Ella graciosa e alvejante, elle severo e sombrio; de um lado todos os
signaes de actualidade, de vida, de trabalho, da industria que tudo
aproveita, que não dorme, que não descança; a economia, a previdencia,
o futuro: do outro, o passado, a tradição esteril, o silencio, a incuria, o
desperdicio, a ruina: a cada pedra que o tempo derrubava do palacio,
correspondia uma que se assentava na Herdade para alicerces de novas
construcções; aqui desmoronava-se um pavilhão, alli levantava-se um
celleiro, uma azenha, um lagar; aos velhos carvalhos, ás heras
vigorosas, aos avelludados musgos, aos lichens multicores, severas
galas, com que se adornava a casa nobre, oppunha a Herdade os
pomares productivos, as ondulantes searas, os prados verdes, as vinhas
ferteis e proximo de casa, os canteiros de rosas e balsaminas, onde
volteavam incessantes as abelhas das colmeias proximas.
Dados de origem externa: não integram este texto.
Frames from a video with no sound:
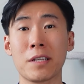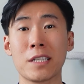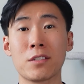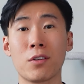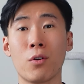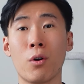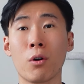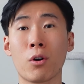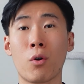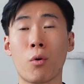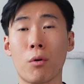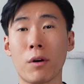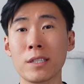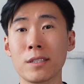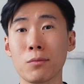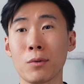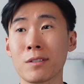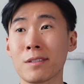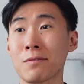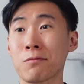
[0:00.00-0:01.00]
this whole
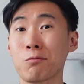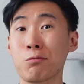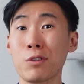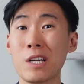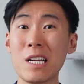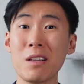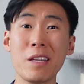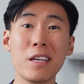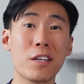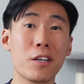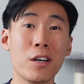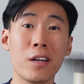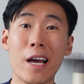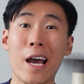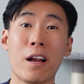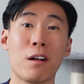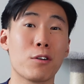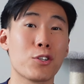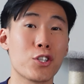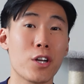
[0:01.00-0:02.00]
course was really good
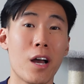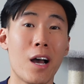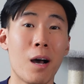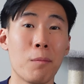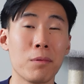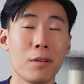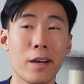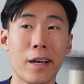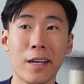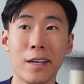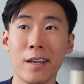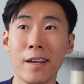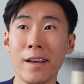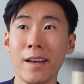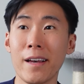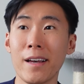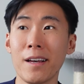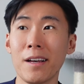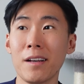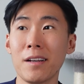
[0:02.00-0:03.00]
at her job. Like,
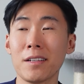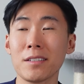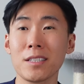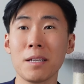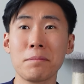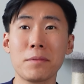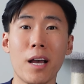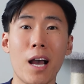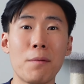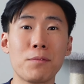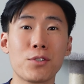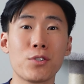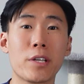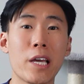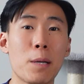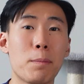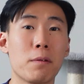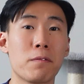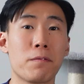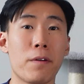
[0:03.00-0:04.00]
sometimes you
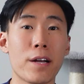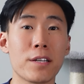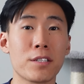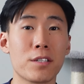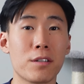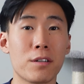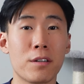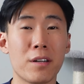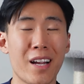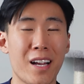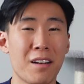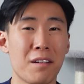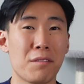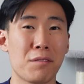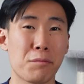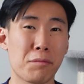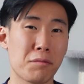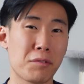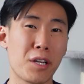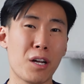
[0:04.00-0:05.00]
get a professor
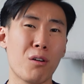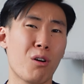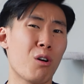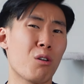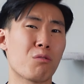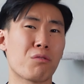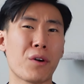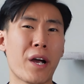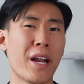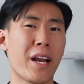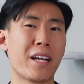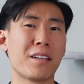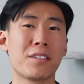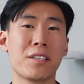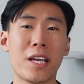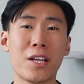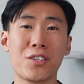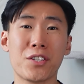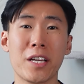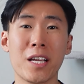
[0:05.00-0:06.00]
and they're alright at
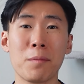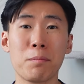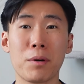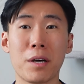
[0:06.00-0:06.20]
teaching,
Nas amplas
cavallariças do palacio, onde outr'ora relinchavam duzias de cavallos
das mais apuradas raças, ainda batiam com impaciencia no lagedo dois
velhos exemplares de bom sangue, cujo sacrificio a economia não
exigira ainda; nas mais modestas cavallariças do casal, duas eguas
robustas, promptas para o serviço, e domaveis por uma criança,
preparavam-se em fartas mangedouras para frequentes e longas
excursões; e ao entardecer abriam-se os curraes a numerosas cabeças de
gado, cujos mugidos chegavam até o alto da Casa Mourisca, onde o
velho fidalgo muita vez os escutava, pensativo e melancolico.
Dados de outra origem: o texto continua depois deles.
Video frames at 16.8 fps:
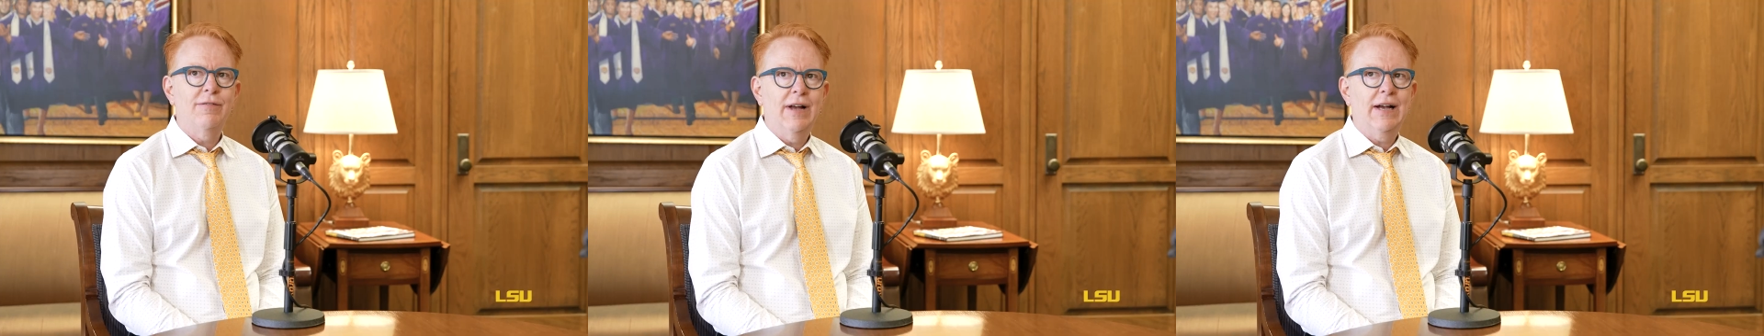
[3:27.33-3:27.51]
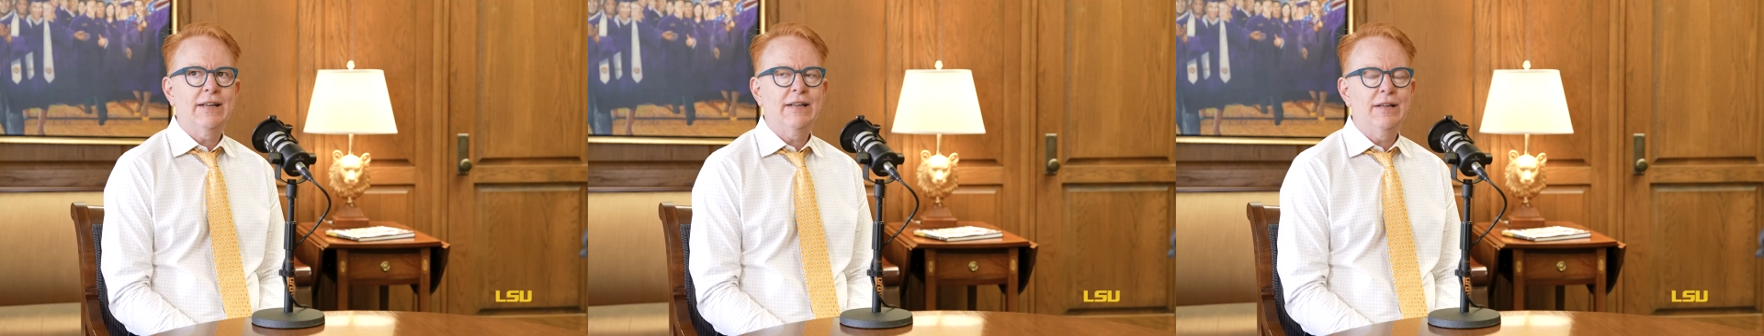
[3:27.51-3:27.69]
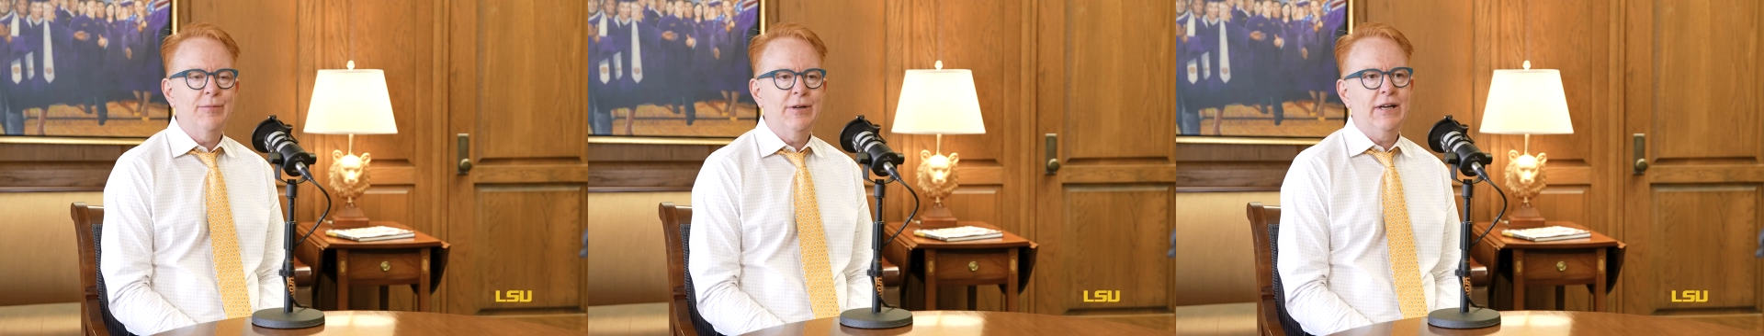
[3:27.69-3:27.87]
of
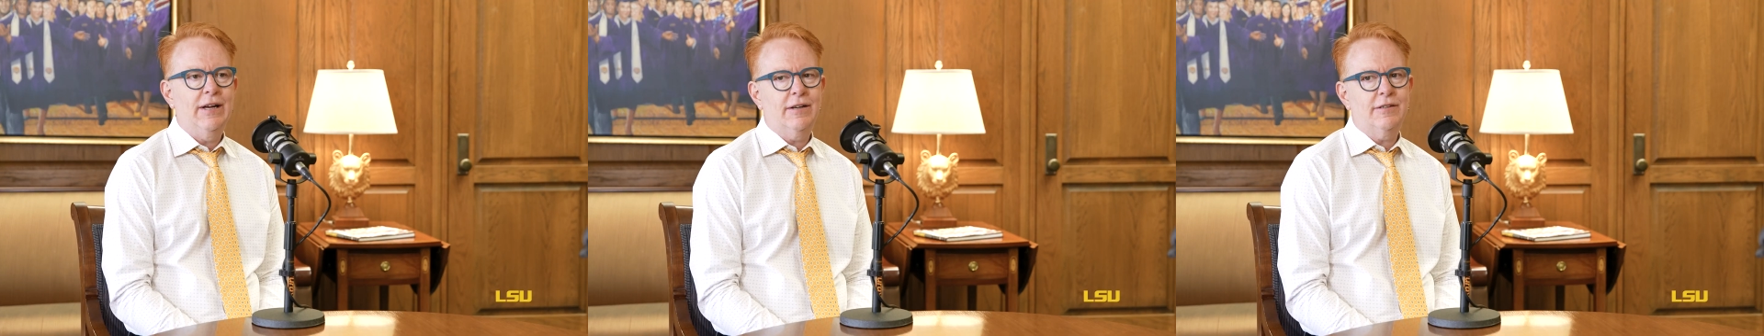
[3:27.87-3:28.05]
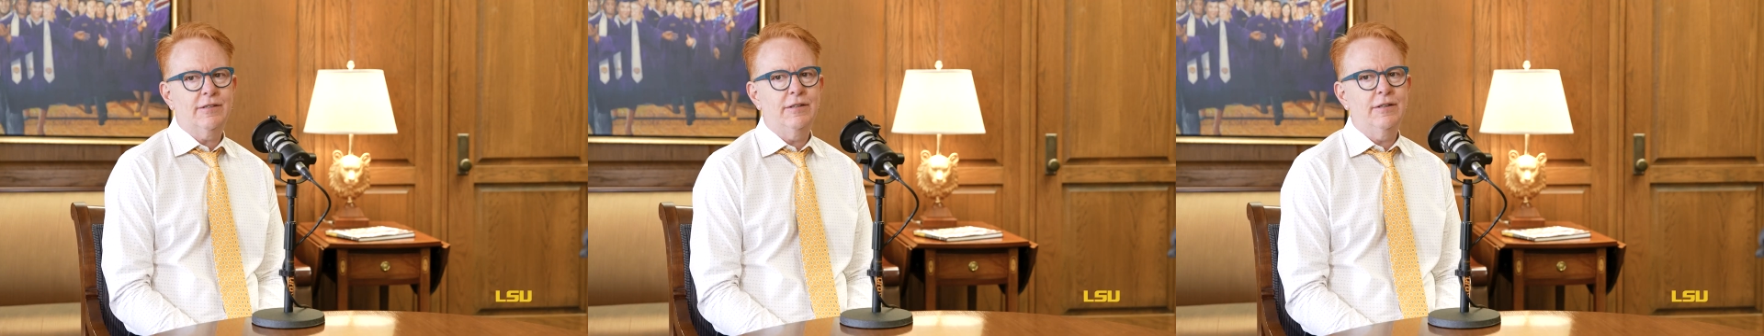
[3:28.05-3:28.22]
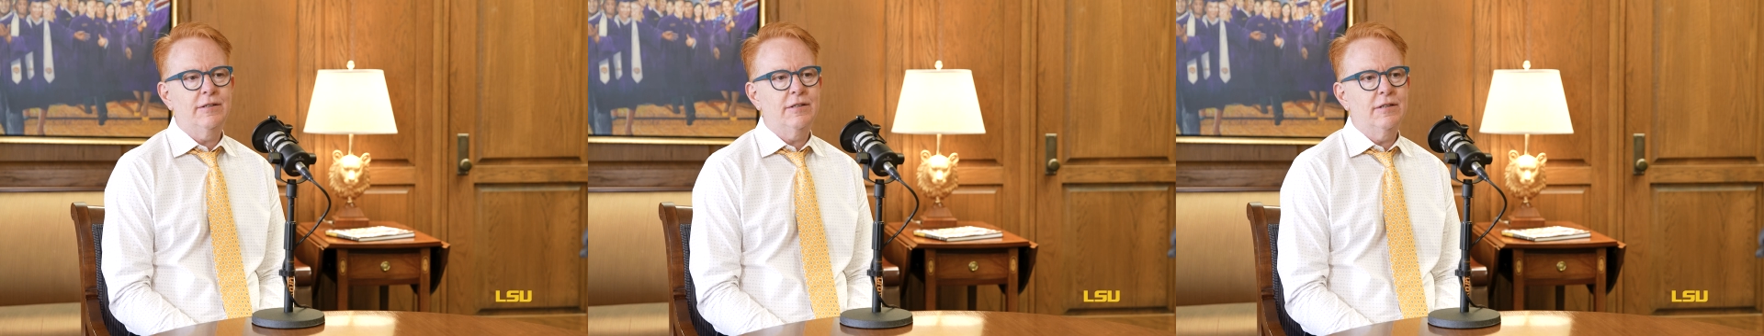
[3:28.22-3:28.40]
Academic
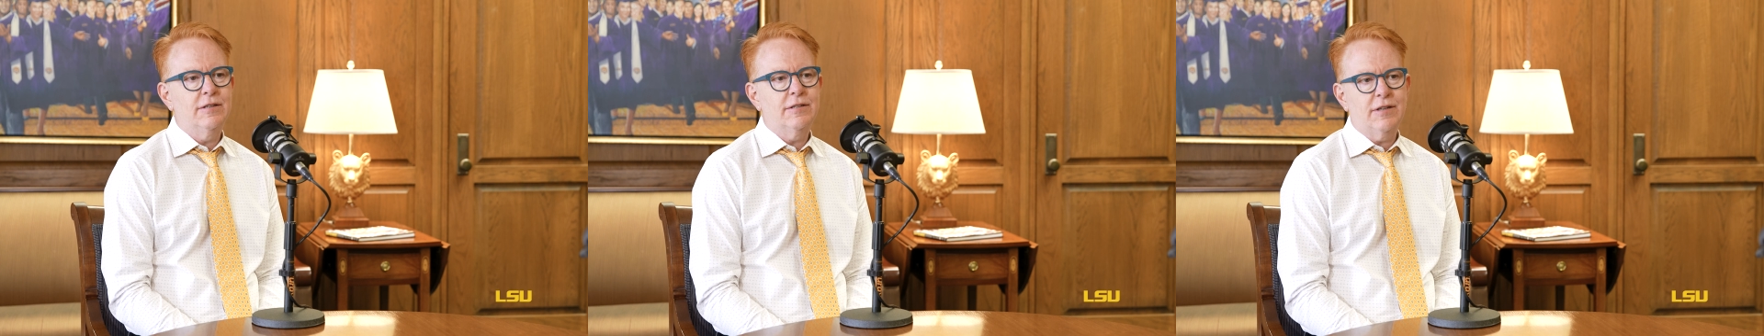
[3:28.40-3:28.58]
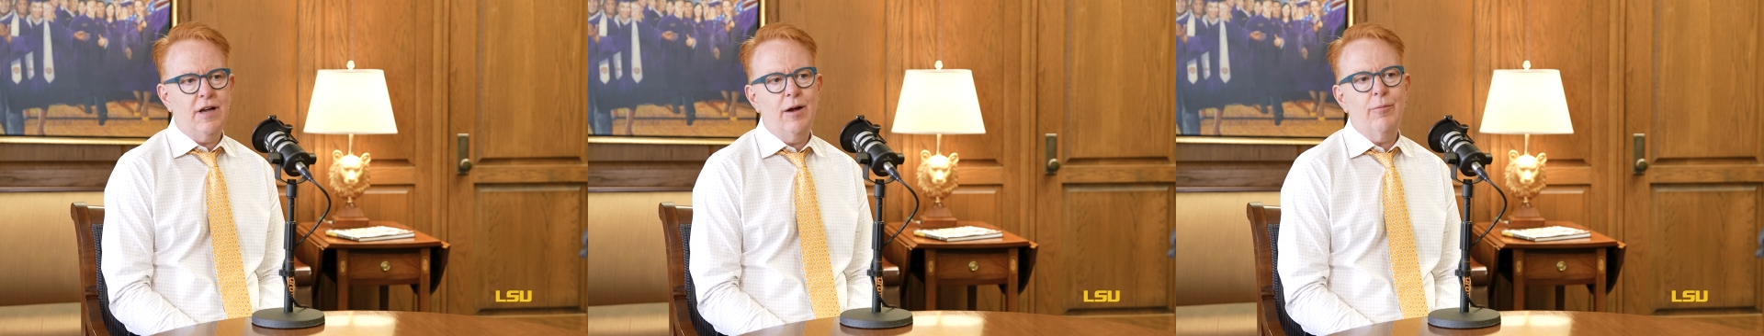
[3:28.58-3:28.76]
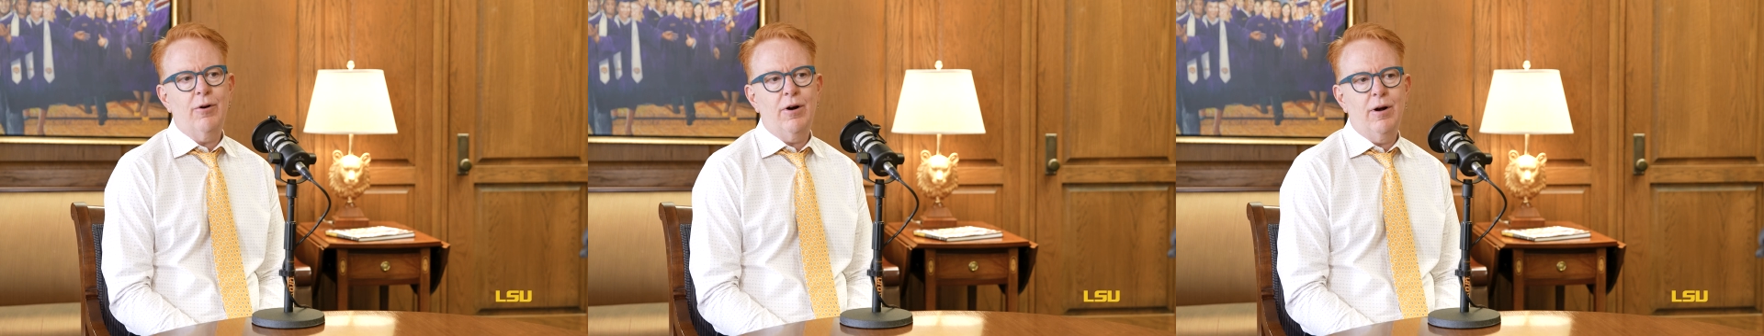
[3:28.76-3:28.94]
Excellence in
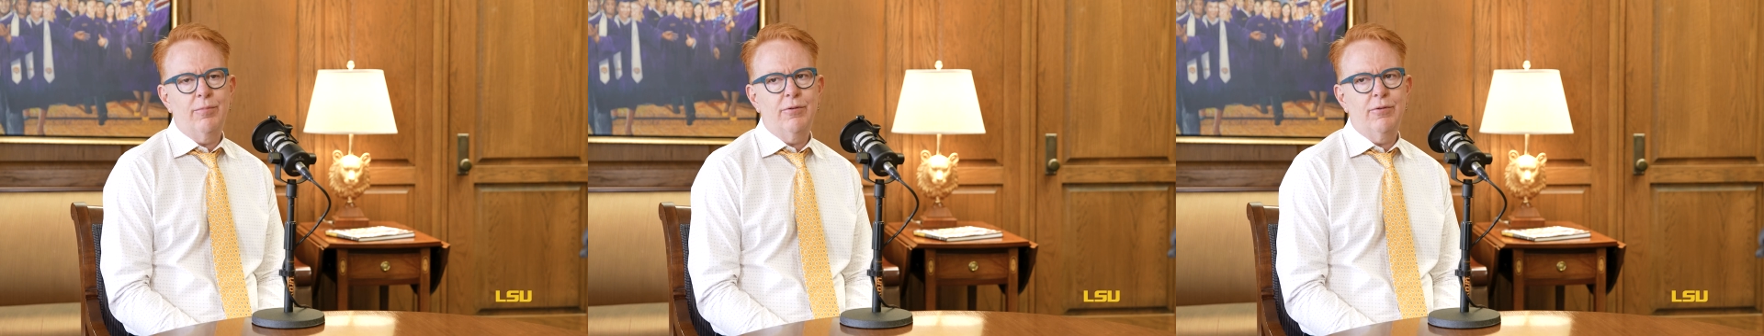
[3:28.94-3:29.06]
Cyber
Este contraste, que apontamos, era a circumstancia que evocava no
espirito de Jorge o espectro que o entristecia.
O dono da Herdade fôra pobre, servira como criado na casa dos
fidalgos, passára depois a rendeiro de um pequeno casal, mais tarde
arrendára uma fazenda maior; chegando emfim a ser proprietario,
tornára-se em pouco tempo possuidor de extensos bens, e era já o chefe
d'uma familia numerosa e talvez o primeiro agricultor d'aquelle circulo.